Setelah diperiksa lebih dekat, menjadi jelas bahwa log ada di konsol, tetapi di Elastic mereka tidak lagi ada.
: Elasticsearch- , Kubernetes, Kibana. Elastic Serilog.Sinks.Elasticsearch, - Nginx ( , Elasticsearch , ). Nginx , .
Serilog, , Serilog selflog . , Serilog:
Serilog.Debugging.SelfLog.Enable(msg =>
{
Serilog.Log.Logger.Error($"Serilog self log: {msg}");
});
, , . Kibana.
> Caught exception while preforming bulk operation to Elasticsearch: Elasticsearch.Net.ElasticsearchClientException: Maximum timeout reached while retrying request. Call: Status code unknown from: POST /_bulk
Elasticsearch , Elasticsearch . , HttpClient . , , .
, , . . , API Kubernetes, 5-10 100-150 . HTTP . .
– , , HTTP .
, , bash-, google.com :
while true;
do curl -w "%{time_total}\n" -o /dev/null -s "https://google.com/";
sleep 1;
done
– 5 .
, :
apiVersion: v1
kind: ConfigMap
metadata:
name: ubuntu-test-scripts
data:
loop.sh: |-
apt-get update;
apt-get install -y curl;
while true;
do echo $(date)'\n';
curl -w "@/etc/script/curl.txt" -o /dev/null -s "https://google.com/";
sleep 1;
done
curl.txt: |-
lookup: %{time_namelookup}\n
connect: %{time_connect}\n
appconnect: %{time_appconnect}\n
pretransfer: %{time_pretransfer}\n
redirect: %{time_redirect}\n
starttransfer: %{time_starttransfer}\n
total: %{time_total}\n
---
apiVersion: v1
kind: Pod
metadata:
name: ubuntu-test
labels:
app: ubuntu-test
spec:
containers:
- name: test
image: ubuntu
args: [/bin/sh, /etc/script/loop.sh]
volumeMounts:
- name: config
mountPath: /etc/script
readOnly: true
volumes:
- name: config
configMap:
defaultMode: 0755
name: ubuntu-test-scripts
– google.com curl. , /dev/null, curl.
, , . – DNS ( – ).

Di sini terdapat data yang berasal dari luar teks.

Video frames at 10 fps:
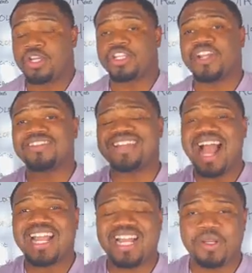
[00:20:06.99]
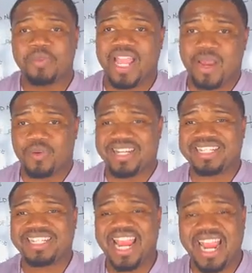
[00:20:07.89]
You're not going to be able to
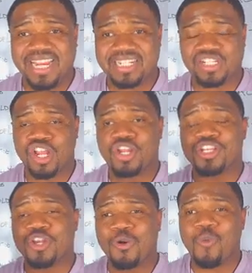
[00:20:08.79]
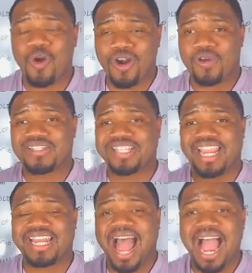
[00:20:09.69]
change your world
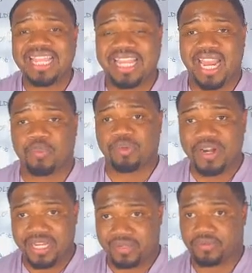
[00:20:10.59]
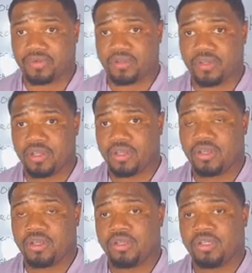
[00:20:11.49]
saying I can't breathe.
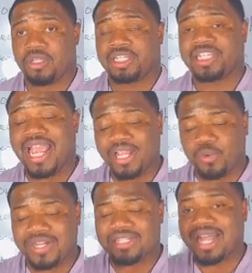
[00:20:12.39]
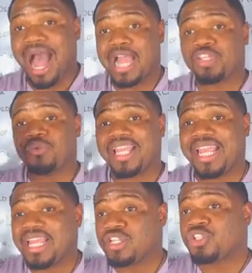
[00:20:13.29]
Language got you
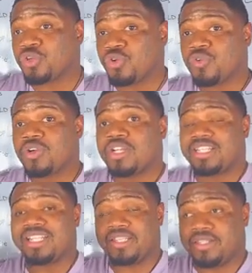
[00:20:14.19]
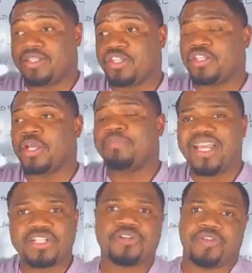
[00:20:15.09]
into your
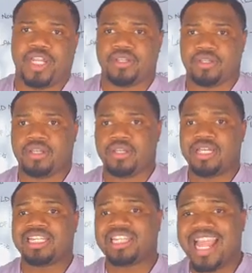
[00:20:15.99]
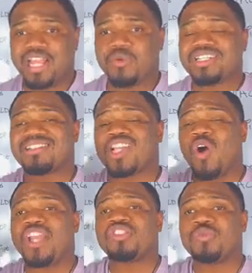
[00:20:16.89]
misery. Language is
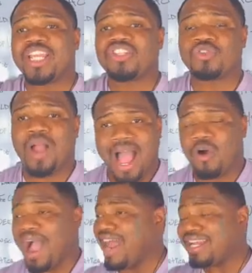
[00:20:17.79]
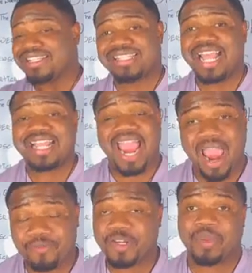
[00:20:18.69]
going to get you out. I didn't say
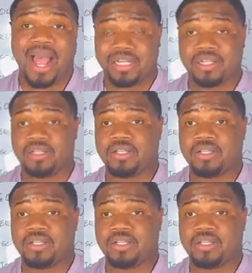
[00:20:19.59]
everybody.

Kubernetes 1.14, , , .
, :
, – DNS-lookup, 99% – 5 . , .
.
, — 5 seconds dns resolve kubernetes.
, :
issue weave.
, :
- ( , – 2017 , , , ) .
- DNS lookup. , 10-15 .
- , DNS- VIP, DNAT.
- .
– race conditions conntraking Linux SNAT DNAT. Tobias Klausmann 2009 , Linux 5.0 , .

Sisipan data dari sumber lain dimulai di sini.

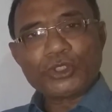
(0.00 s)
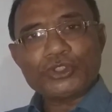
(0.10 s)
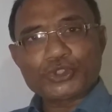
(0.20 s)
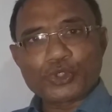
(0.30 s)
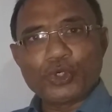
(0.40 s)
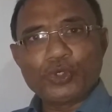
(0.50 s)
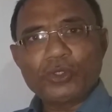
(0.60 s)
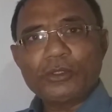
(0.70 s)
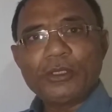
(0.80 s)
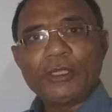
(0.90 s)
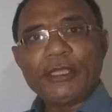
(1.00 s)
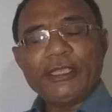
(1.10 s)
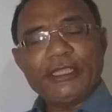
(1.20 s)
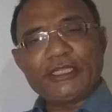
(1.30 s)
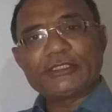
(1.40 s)
So
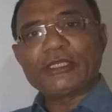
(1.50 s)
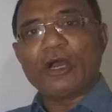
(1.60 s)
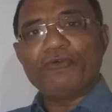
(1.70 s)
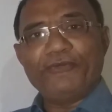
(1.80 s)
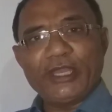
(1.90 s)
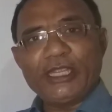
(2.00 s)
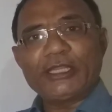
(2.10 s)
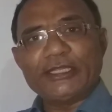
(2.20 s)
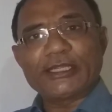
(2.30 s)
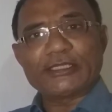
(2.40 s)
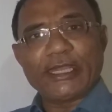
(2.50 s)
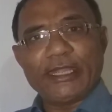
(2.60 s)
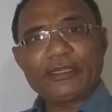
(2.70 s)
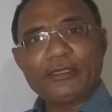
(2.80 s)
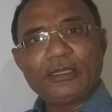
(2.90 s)
it is now very clear
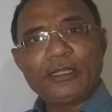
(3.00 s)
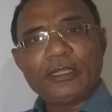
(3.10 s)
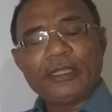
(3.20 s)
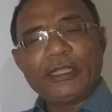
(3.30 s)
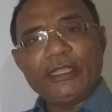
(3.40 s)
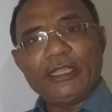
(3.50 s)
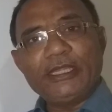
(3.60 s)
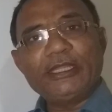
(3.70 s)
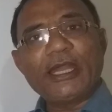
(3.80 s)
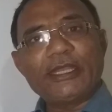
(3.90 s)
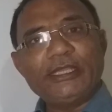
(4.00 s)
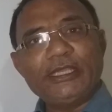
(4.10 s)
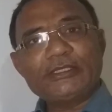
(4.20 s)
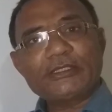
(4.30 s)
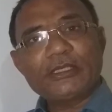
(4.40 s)
that India
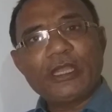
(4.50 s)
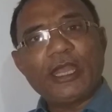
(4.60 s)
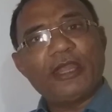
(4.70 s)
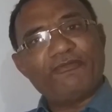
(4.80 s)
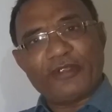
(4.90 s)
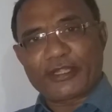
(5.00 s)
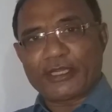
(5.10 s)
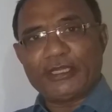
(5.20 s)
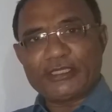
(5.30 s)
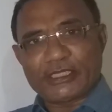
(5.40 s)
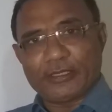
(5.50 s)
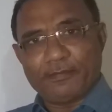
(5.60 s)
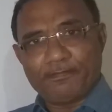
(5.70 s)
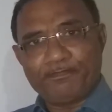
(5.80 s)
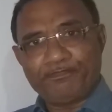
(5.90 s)
is a federal nation.
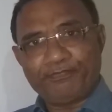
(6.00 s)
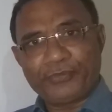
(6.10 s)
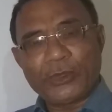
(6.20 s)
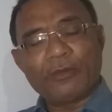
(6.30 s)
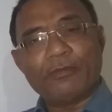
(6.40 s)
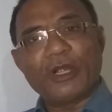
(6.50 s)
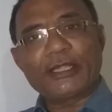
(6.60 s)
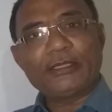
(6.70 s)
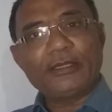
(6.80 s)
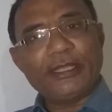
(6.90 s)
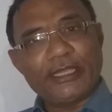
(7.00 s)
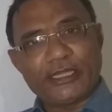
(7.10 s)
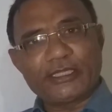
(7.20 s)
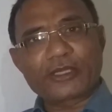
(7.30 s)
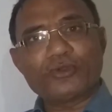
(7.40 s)
But
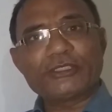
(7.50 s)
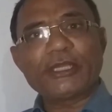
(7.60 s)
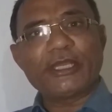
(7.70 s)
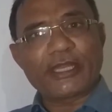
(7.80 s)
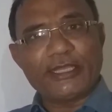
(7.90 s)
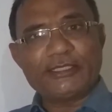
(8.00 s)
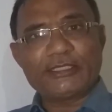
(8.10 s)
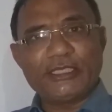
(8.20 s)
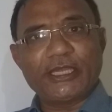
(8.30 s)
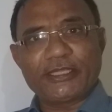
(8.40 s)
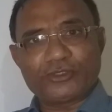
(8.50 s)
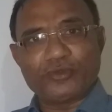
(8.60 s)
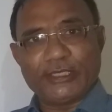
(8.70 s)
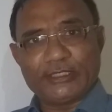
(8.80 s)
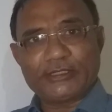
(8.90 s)
another question arises here,
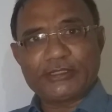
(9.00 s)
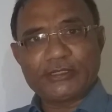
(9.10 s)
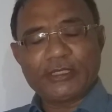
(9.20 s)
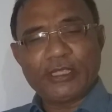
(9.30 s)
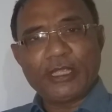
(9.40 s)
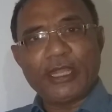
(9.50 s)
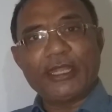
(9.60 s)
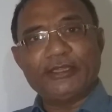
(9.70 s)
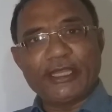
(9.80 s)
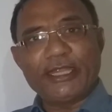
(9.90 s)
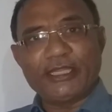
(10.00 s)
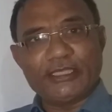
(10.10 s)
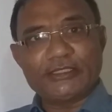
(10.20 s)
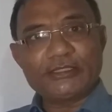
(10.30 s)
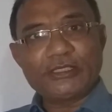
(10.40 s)
students, and that
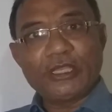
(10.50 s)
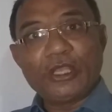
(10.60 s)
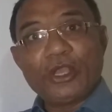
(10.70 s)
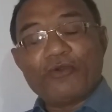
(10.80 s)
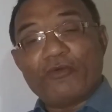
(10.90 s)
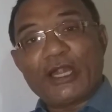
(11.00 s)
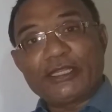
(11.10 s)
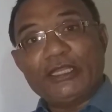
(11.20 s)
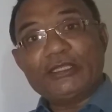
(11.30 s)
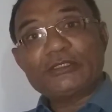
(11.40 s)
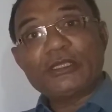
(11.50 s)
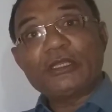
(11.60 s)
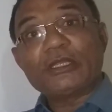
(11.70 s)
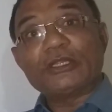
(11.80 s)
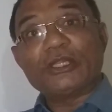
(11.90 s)
is, what is
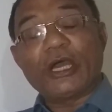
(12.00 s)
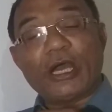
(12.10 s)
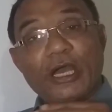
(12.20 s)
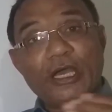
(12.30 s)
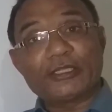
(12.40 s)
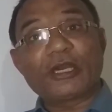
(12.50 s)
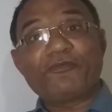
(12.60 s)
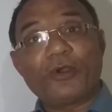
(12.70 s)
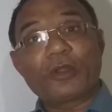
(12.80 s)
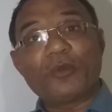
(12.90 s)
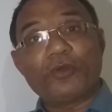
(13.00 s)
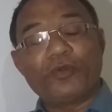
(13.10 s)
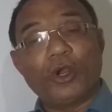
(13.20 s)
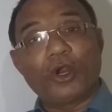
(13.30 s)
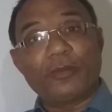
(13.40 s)
the other form of
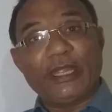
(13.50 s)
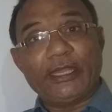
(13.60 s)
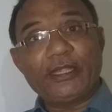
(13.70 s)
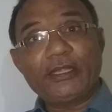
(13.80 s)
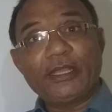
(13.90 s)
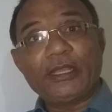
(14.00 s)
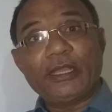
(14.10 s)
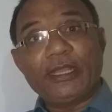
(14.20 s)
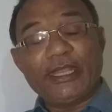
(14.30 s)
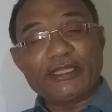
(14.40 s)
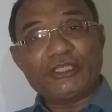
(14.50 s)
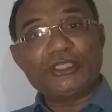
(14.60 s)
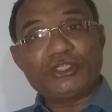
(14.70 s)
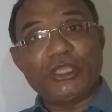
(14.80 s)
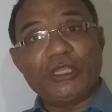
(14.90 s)
government
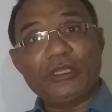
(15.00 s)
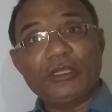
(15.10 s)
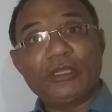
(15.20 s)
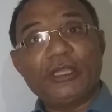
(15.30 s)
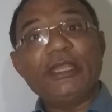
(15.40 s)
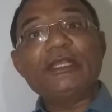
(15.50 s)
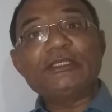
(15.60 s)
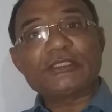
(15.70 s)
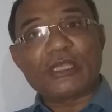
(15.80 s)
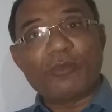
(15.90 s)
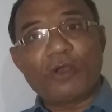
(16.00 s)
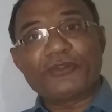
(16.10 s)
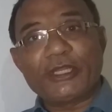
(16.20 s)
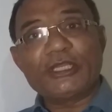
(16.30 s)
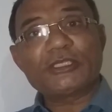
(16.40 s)
existing in some of
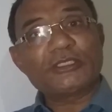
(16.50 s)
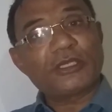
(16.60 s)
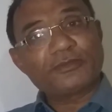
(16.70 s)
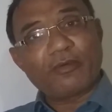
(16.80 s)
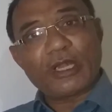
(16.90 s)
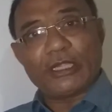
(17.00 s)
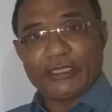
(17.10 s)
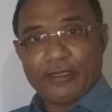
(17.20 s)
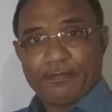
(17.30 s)
the nations of the world?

, Kubernetes DNS, race condition .
glibc ( Ubuntu, Debian . .), :
- glibc UDP (A AAAA). UDP connectionless , connect(2) , conntrack .
- DNS- Kubernetes VIP DNAT iptables.
- DNAT , netfilter :
a. nf_conntrack_in: conntrack hash object .
b. nf_nat_ipv4_fn: conntrack.
c. nf_conntrack_confirm: , . - UDP . , DNS-. , . - insert_failed, .
, workaround:
- DNS- nameserver. LocalDNS cache
- Weave tc(8) - AAAA DNS
- single-request-reopen resolv.conf
, .
Kubernetes 1.9, pod dnsConfig, resolv.conf.
pod, glibc A AAAA , race condition.
spec:
dnsConfig:
options:
- name: single-request-reopen
, — glibc (, alpine, musl), resolv.conf .
PS Dalam kasus kami, untuk mengotomatisasi proses ini, webhook bermutasi paling sederhana ditulis, yang secara otomatis meletakkan bagian konfigurasi ini untuk semua pod baru di cluster. Sayangnya, saya tidak bisa memberikan kodenya.